> [WORK REQUIRED] Your copy should start at the line with "[00:07:41.79]" and end at the line with "[00:07:43.71]" in the data below. Transcribe only those lines, exactly, pictures excluded.
___ PROVIDED RECORDS
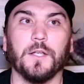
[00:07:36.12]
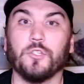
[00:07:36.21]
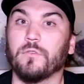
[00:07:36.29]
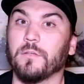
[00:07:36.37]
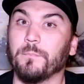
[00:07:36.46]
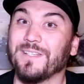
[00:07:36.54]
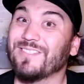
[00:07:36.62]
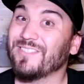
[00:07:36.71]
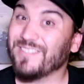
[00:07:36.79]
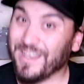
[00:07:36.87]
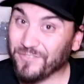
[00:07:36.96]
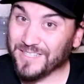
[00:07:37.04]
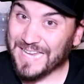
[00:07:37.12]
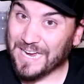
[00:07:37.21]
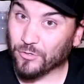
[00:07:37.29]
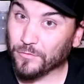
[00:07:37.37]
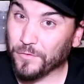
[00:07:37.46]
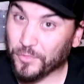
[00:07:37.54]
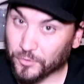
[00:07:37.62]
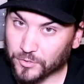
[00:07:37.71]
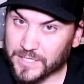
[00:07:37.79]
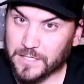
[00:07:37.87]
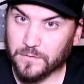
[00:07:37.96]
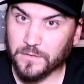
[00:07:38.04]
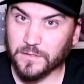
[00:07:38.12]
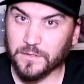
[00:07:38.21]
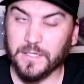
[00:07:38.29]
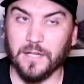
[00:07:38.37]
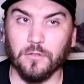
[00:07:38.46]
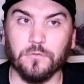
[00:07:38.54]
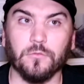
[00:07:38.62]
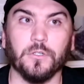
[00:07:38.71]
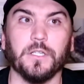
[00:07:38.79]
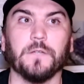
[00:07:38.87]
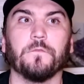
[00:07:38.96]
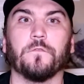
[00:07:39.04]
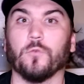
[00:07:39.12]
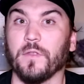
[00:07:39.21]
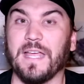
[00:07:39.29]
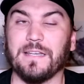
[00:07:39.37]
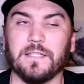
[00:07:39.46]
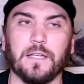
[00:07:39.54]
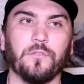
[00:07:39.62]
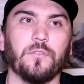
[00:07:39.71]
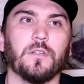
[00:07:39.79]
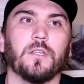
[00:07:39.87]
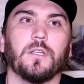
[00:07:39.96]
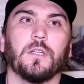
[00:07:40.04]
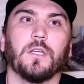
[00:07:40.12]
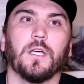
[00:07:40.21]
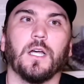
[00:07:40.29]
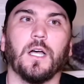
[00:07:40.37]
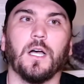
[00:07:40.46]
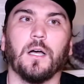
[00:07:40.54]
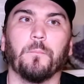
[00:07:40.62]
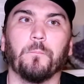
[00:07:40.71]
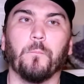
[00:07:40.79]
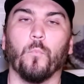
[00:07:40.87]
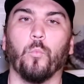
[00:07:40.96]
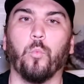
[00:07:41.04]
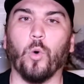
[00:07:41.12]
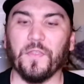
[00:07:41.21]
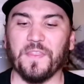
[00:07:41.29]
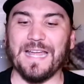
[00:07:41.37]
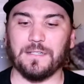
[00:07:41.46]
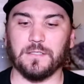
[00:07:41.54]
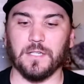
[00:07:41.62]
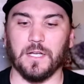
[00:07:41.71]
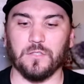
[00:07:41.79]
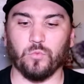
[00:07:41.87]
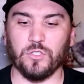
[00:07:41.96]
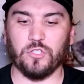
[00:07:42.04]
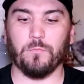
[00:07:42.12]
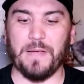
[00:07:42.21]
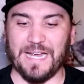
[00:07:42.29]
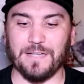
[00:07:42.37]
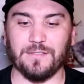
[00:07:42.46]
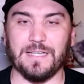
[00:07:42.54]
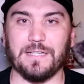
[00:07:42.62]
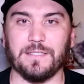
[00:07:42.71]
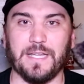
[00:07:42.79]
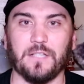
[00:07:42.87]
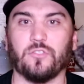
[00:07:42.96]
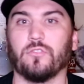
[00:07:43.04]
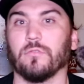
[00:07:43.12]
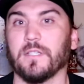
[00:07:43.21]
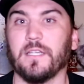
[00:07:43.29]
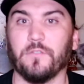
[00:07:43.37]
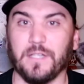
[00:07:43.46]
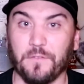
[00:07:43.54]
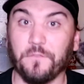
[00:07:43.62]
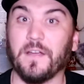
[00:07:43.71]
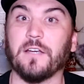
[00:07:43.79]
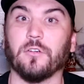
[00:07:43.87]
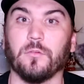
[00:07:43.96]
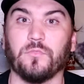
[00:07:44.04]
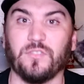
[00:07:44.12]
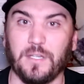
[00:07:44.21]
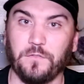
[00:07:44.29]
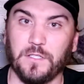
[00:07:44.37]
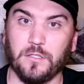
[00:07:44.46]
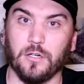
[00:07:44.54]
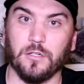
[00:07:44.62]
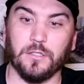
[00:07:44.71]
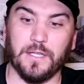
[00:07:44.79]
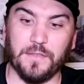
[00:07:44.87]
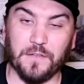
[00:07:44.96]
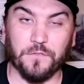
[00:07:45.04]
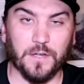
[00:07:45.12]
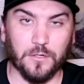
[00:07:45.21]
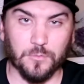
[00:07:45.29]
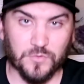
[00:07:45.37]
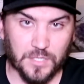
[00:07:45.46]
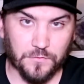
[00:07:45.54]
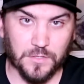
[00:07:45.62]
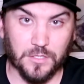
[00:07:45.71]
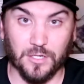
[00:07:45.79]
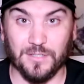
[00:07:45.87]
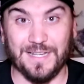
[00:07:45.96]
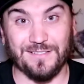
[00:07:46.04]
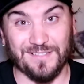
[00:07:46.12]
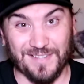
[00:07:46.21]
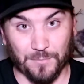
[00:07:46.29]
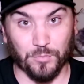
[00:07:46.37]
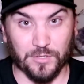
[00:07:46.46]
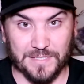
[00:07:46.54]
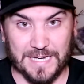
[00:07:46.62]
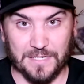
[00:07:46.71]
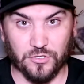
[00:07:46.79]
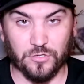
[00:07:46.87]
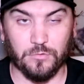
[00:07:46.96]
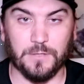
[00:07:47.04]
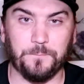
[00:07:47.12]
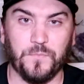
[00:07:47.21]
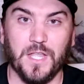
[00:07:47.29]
You can miss 7 out of 30 in California for that test. What that does, once you pass that test, you're given a firearm safety card, and that firearm safety card has a number attached to it.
______
> [EXERCISE ANSWER]
[00:07:41.79]
[00:07:41.87]
[00:07:41.96]
[00:07:42.04]
[00:07:42.12]
[00:07:42.21]
[00:07:42.29]
[00:07:42.37]
[00:07:42.46]
[00:07:42.54]
[00:07:42.62]
[00:07:42.71]
[00:07:42.79]
[00:07:42.87]
[00:07:42.96]
[00:07:43.04]
[00:07:43.12]
[00:07:43.21]
[00:07:43.29]
[00:07:43.37]
[00:07:43.46]
[00:07:43.54]
[00:07:43.62]
[00:07:43.71]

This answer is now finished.